Pod Affinity & AntiAffinity
In Kubernetes, node affinity allows you to schedule a pod on a set of nodes based on labels present on the nodes. However, in certain scenarios, we might want to schedule certain pods together or we might want to make sure that certain pods are never scheduled together. This can be achieved by PodAffinity and/or PodAntiAffinity respectively. Similar to node affinity, there are a couple of variants in pod affinity namely requiredDuringSchedulingIgnoredDuringExecution and preferredDuringSchedulingIgnoredDuringExecution.
- While scheduling workload, when we need to schedule a certain set of pods together, PodAffinity makes sense. Example, a web server and a cache.
- While scheduling workload, when we need to make sure that a certain set of pods are not scheduled together, PodAntiAffinity makes sense.
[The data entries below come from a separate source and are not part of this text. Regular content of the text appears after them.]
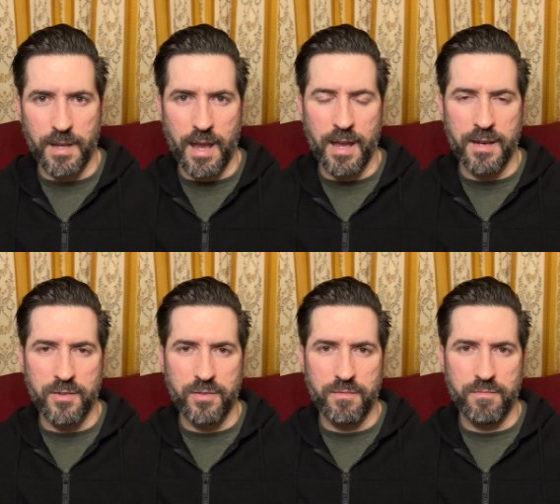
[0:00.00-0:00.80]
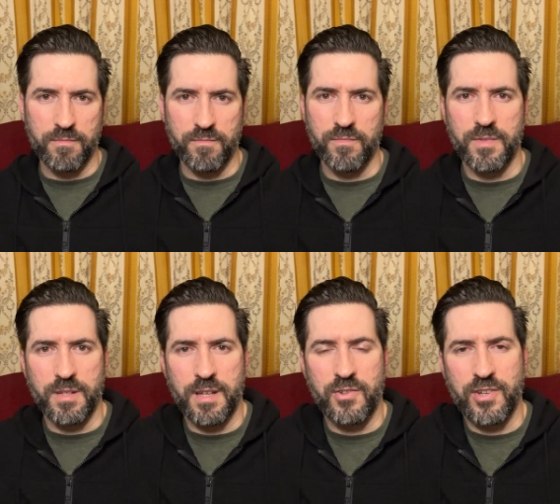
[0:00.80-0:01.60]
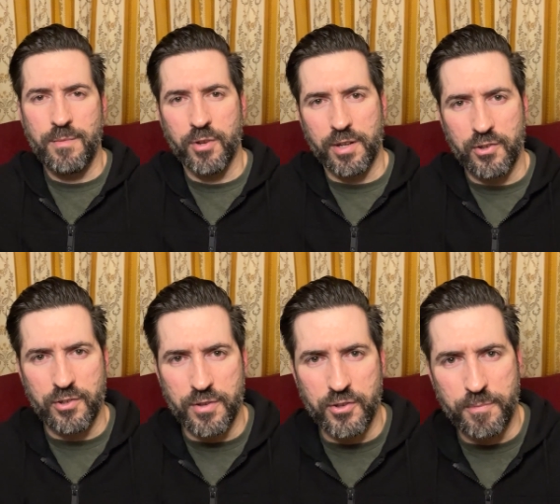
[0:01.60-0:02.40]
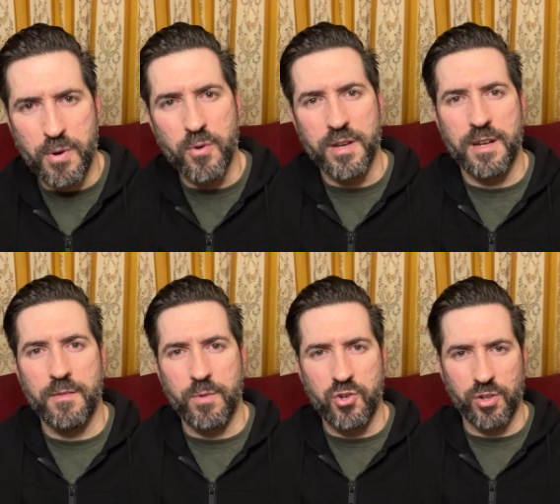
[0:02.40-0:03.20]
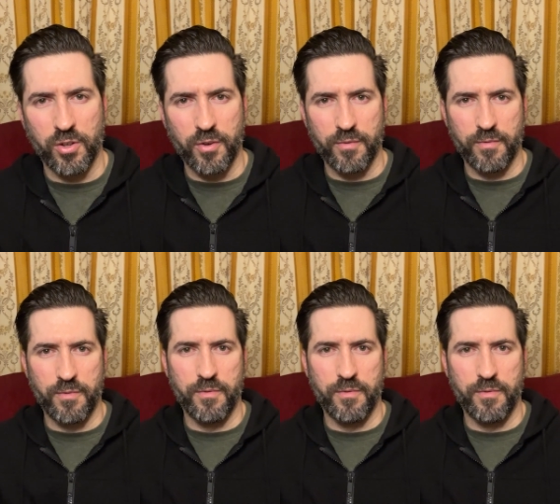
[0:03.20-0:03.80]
And it seems like the spirit in which a lot of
For example you may not want two applications which are both disk intensive to be on same node.
Pod Affinity walk-through
Let’s deploy deployment-Affinity.yaml, which has pod affinity as
affinity: podAffinity: requiredDuringSchedulingIgnoredDuringExecution: - labelSelector: matchExpressions: - key: app operator: In values: - nginx topologyKey: "kubernetes.io/hostname"
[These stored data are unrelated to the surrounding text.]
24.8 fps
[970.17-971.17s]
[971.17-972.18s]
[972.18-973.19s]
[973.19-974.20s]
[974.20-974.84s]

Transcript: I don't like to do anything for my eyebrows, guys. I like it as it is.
Here we are specifying that all nginx pods should be scheduled together. Let’s apply and verify:
kubectl apply -f deployment-Affinity.yaml
kubectl get pods -o wide -w
You should be able to see that all pods are scheduled on the same node.
NAME READY STATUS RESTARTS AGE IP NODE nginx-deployment-6bc5bb7f45-49dtg 1/1 Running 0 36m 10.20.29.18 node2.compute.infracloud.io nginx-deployment-6bc5bb7f45-4ngvr 1/1 Running 0 36m 10.20.29.20 node2.compute.infracloud.io nginx-deployment-6bc5bb7f45-lppkn 1/1 Running 0 36m 10.20.29.19 node2.compute.infracloud.io
To clean up, run,
kubectl delete -f deployment-Affinity.yaml
Pod Anti Affinity example
Let’s deploy deployment-AntiAffinity.yaml, which has pod affinity as
affinity: podAntiAffinity: requiredDuringSchedulingIgnoredDuringExecution: - labelSelector: matchExpressions: - key: app operator: In values: - nginx topologyKey: "kubernetes.io/hostname"
Here we are specifying that no two nginx pods should be scheduled together.
kubectl apply -f deployment-AntiAffinity.yaml
kubectl get pods -o wide -w
You should be able to see that pods are scheduled on different nodes.
NAME READY STATUS RESTARTS AGE IP NODE nginx-deployment-85d87bccff-4w7tf 1/1 Running 0 27s 10.20.29.16 node3.compute.infracloud.io nginx-deployment-85d87bccff-7fn47 1/1 Running 0 27s 10.20.42.32 node1.compute.infracloud.io nginx-deployment-85d87bccff-sd4lp 1/1 Running 0 27s 10.20.13.17 node2.compute.infracloud.io
Note: In above example, if the number of replicas is more than the number of nodes then some of the pods will remain in pending state.
To clean up, run,
kubectl delete -f deployment-AntiAffinity.yaml
This covers the advance scheduling mechanisms provided by Kubernetes. Have any questions? Feel free to drop a comment below.
To sum it up, Kubernetes provides simple mechanisms like taints, tolerations, node affinity and pod affinity to schdule workloads dynamically. The mechanisms are simple but when used with labels & selectors they provide a fairly good leverage on how to schedule pods.